8月号のTOPICSでは、「テロとの戦い」として始まった2003年のイラク戦争時、米軍兵士と爆破で亡くなったイラク市民の写真を掲載しています。
先月、7月1日、安倍政権が集団的自衛権の行使を可能とする憲法解釈変更の閣議決定をしました。今後自衛隊が他国の戦闘にに加わり、日本が戦場での加害者になるということもあり得る。それはけして許してはならないことです。
長年現場を取材してきた編集長 広河驤黷フ8月号の編集後記を以下に掲載します。長文ですがお読みください。

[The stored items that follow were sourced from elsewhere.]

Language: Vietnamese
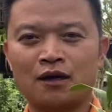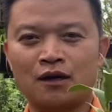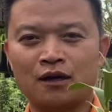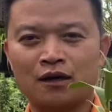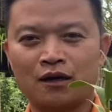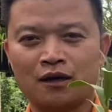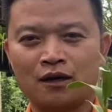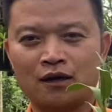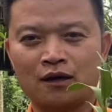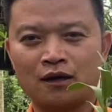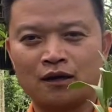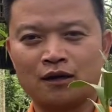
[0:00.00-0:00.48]

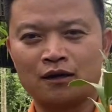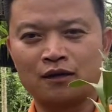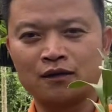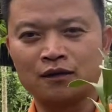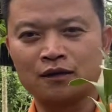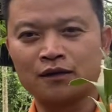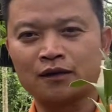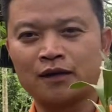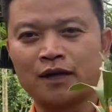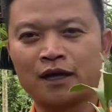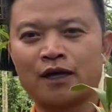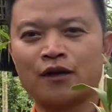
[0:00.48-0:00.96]
uh,
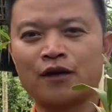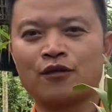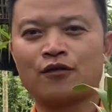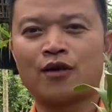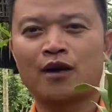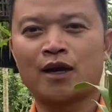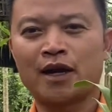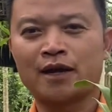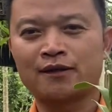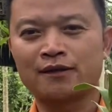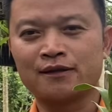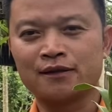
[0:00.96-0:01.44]
những nhánh hoa
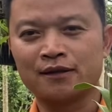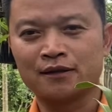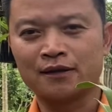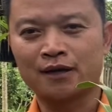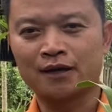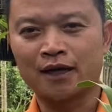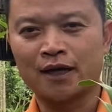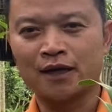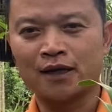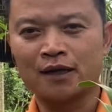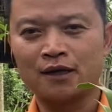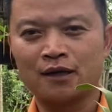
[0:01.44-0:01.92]
lan rừng
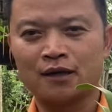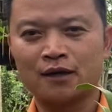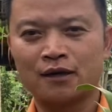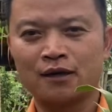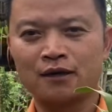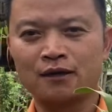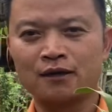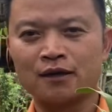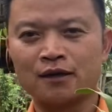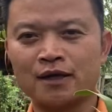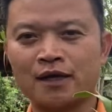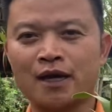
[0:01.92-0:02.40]
đấy
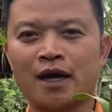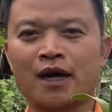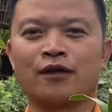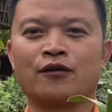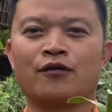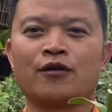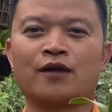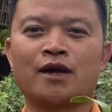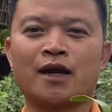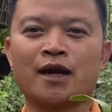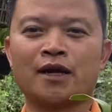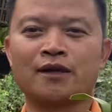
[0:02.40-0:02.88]
hình ảnh
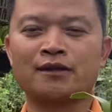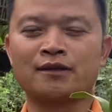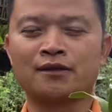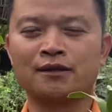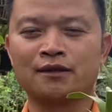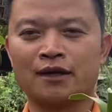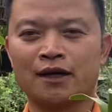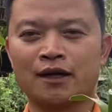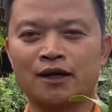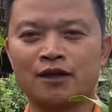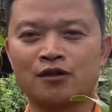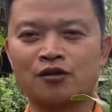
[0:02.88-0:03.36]
hoa lan
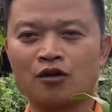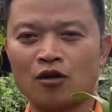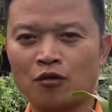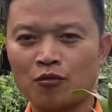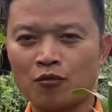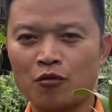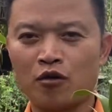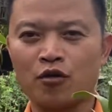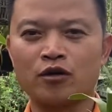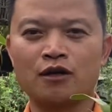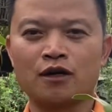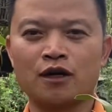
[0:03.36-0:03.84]
rừng đấy cho
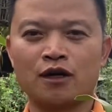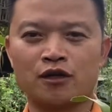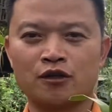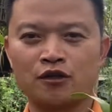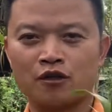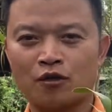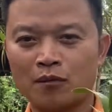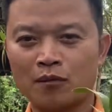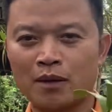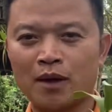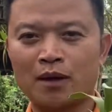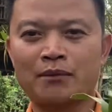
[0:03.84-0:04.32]
mọi người
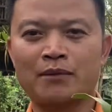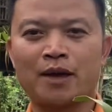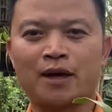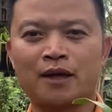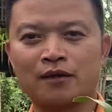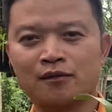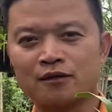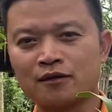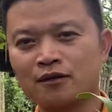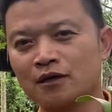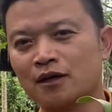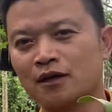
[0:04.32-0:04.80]
cho bạn bè
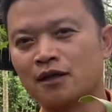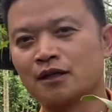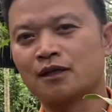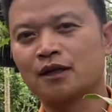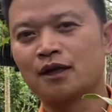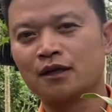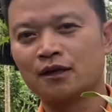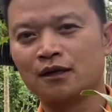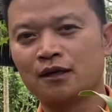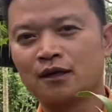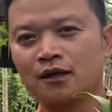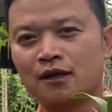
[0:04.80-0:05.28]
cho người
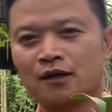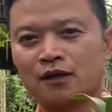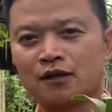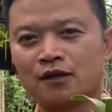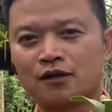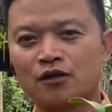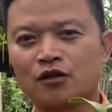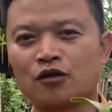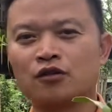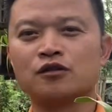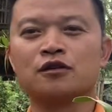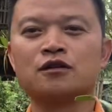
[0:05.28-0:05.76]
thân
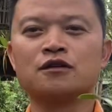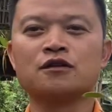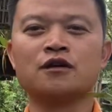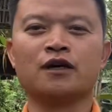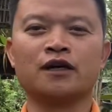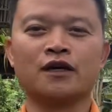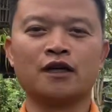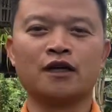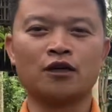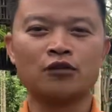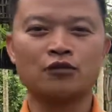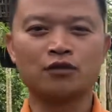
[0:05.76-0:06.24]
cho những
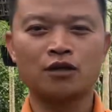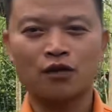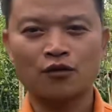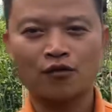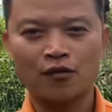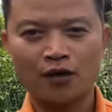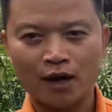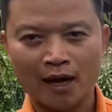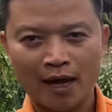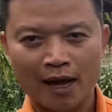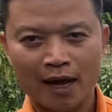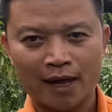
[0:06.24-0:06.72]
người yêu thích
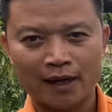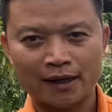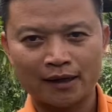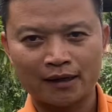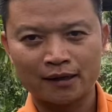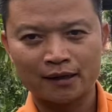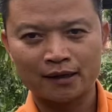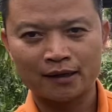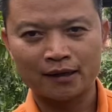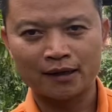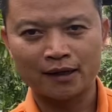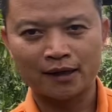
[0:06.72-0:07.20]
hoa lan
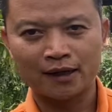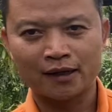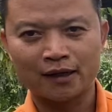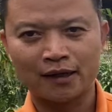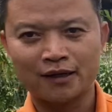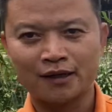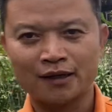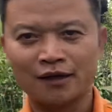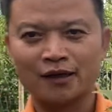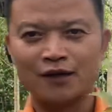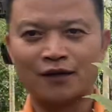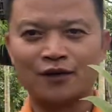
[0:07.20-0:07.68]

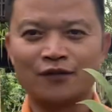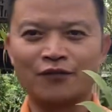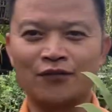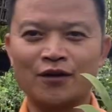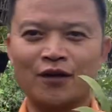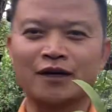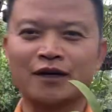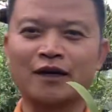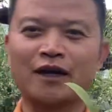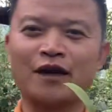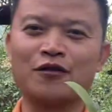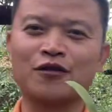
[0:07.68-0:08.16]

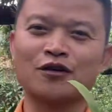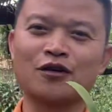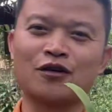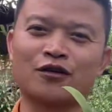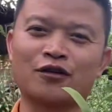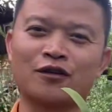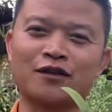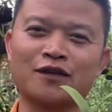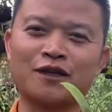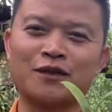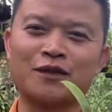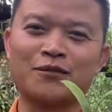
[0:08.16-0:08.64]
Vâng nếu như
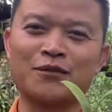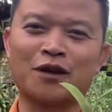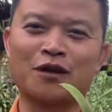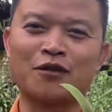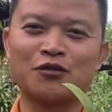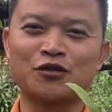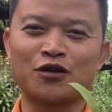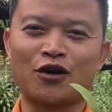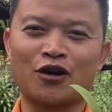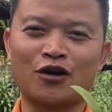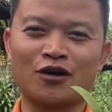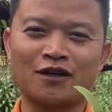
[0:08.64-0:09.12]
còn gì mà
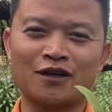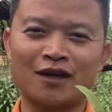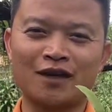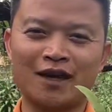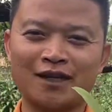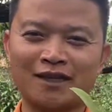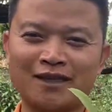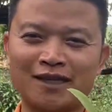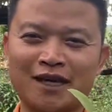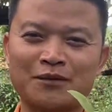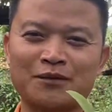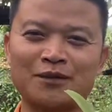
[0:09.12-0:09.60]
không rõ nữa
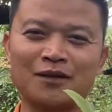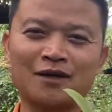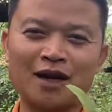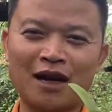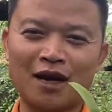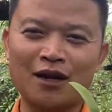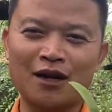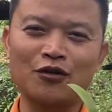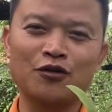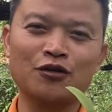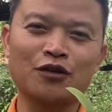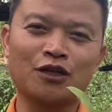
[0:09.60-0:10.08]
anh chị em cứ
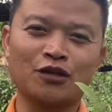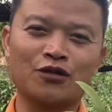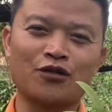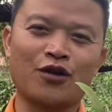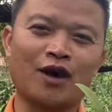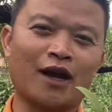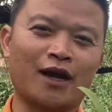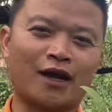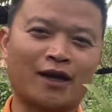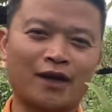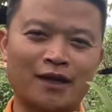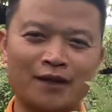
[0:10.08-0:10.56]
alo điện thoại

1967年、私は大学を卒業してすぐにイスラエルに行き、2週間後には第3次中東戦争が始まったが、たった10キロ先に戦場があったのに、私は死者には出会わなかった。1982年9月、私はレバノンのベカー高原のパレスチナ病院にいた。その時周囲に何十発もの爆弾が落ちた。現場に急行する救急車に乗った。空いた巨大な穴を見下ろしていると、救急車の運転手の金切り声が聞こえた。「来るぞ! 飛び乗れ!」。第2波の爆撃の中、病院に逃げ帰ってしばらくすると、人間のどの部分かわからない2切れの体が運び込まれた。自分がその時何を感じたのか記憶がないが、1回シャッターを切った。これが私の死者の撮影の最初の体験だった。死体はブリキ缶に詰め込まれた。次に頭が半分吹き飛ばされた男の人の死体が運び込まれた。かろうじてファインダーを覗いてシャッターを切った。病院が次のターゲットになるといううわさが流れた。この病院には2人の外国人医師がいて、夜遅くまで、話しこんだ。なぜ自分はここに来たのかという話だった。明日には私たちの体が、数百に吹き飛んで死体になるかもしれないというのに、不思議に静かな気持ちだった。

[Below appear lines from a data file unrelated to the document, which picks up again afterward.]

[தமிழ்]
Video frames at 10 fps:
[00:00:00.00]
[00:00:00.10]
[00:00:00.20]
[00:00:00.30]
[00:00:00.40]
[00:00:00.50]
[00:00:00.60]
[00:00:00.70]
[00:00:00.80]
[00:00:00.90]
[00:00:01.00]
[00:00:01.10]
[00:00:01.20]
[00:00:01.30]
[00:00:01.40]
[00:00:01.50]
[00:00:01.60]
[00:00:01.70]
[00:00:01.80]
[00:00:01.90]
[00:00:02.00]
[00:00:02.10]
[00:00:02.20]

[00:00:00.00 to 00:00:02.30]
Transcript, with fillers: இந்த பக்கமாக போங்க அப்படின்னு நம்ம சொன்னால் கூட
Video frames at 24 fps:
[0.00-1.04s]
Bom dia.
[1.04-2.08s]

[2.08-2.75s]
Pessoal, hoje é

その夜、どこに爆弾が落ちても何台かは助かるように、救急車はエンジンをかけたまま一台一台離れて配置され、運転手は車の中で待機した。しかし翌朝は濃い霧が立ち込めた。イスラエル軍は「戦果」を確認できない爆撃はしない。私は命を長らえたらしかった。
その後、私はベイルートに向かった。その日大統領が爆殺され、その次の日にはイスラエル軍のベイルート侵攻が開始された。その数日後、私は難民キャンプで何十もの死体にシャッターを切ることになる。処刑された人々は戦争の犠牲者と言えるのか?と、私はからからに乾いた唇をなめながら自問した。

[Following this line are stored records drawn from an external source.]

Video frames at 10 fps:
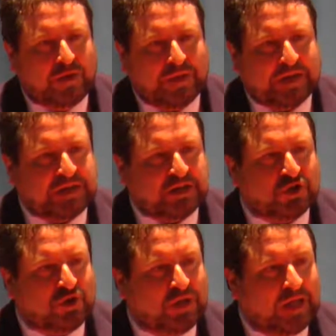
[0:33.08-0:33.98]
Me
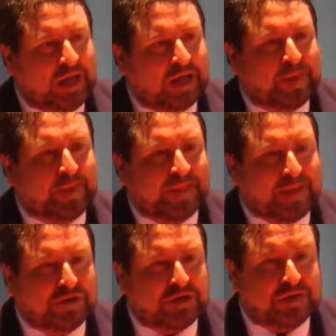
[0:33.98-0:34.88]
resisto a que
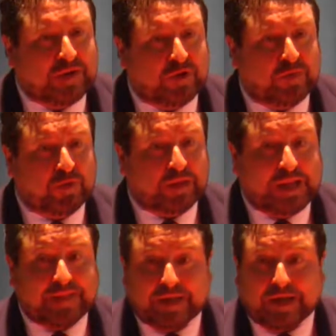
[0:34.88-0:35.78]
perdamos ese valor porque
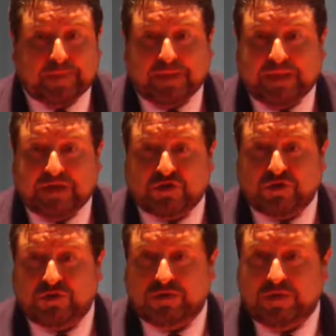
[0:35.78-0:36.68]
la tierra que pierde
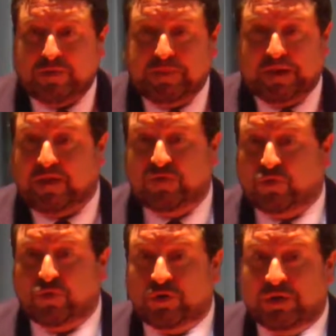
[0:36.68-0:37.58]
eso pierde el
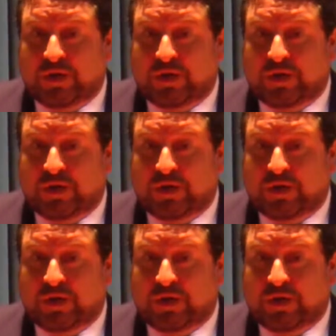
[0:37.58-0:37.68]
futuro.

戦場カメラマンとかウォー・フォトグラファーという言葉に嫌悪感を感じるようになったのはこのころからだった。
現代の戦争は、圧倒的な力を誇る攻撃する側と、市民の犠牲者に分けられる。そして戦場は私にとって、腐る体であり、焼けただれる匂いであり、体がぐちゃぐちゃに砕ける姿であり、切断された顔、壁に付着する子どもの髪の毛だった。兵士の死体はめったに出会わない。戦争と呼ばれるものの犠牲者ほとんど市民だった。
だから私は自衛隊に死者が出るからと言う理由で、集団的自衛権に反対するのではない。臆病な兵士は優秀な兵士である。動くものを見ると、確かめもしないですぐに引き金を引く兵士である。それ自衛隊が10人死ぬ現場では、自衛隊によって100人が殺されるだろう。そのうちの5人は敵の兵士であり、5人は友軍に殺される兵士であり、90人は市民なのだ。集団的自衛権は、確実に日本を殺戮者の国にする。その戦争は、メディアには絶対に流れない、惨憺たる死体が散乱する現場なのだ。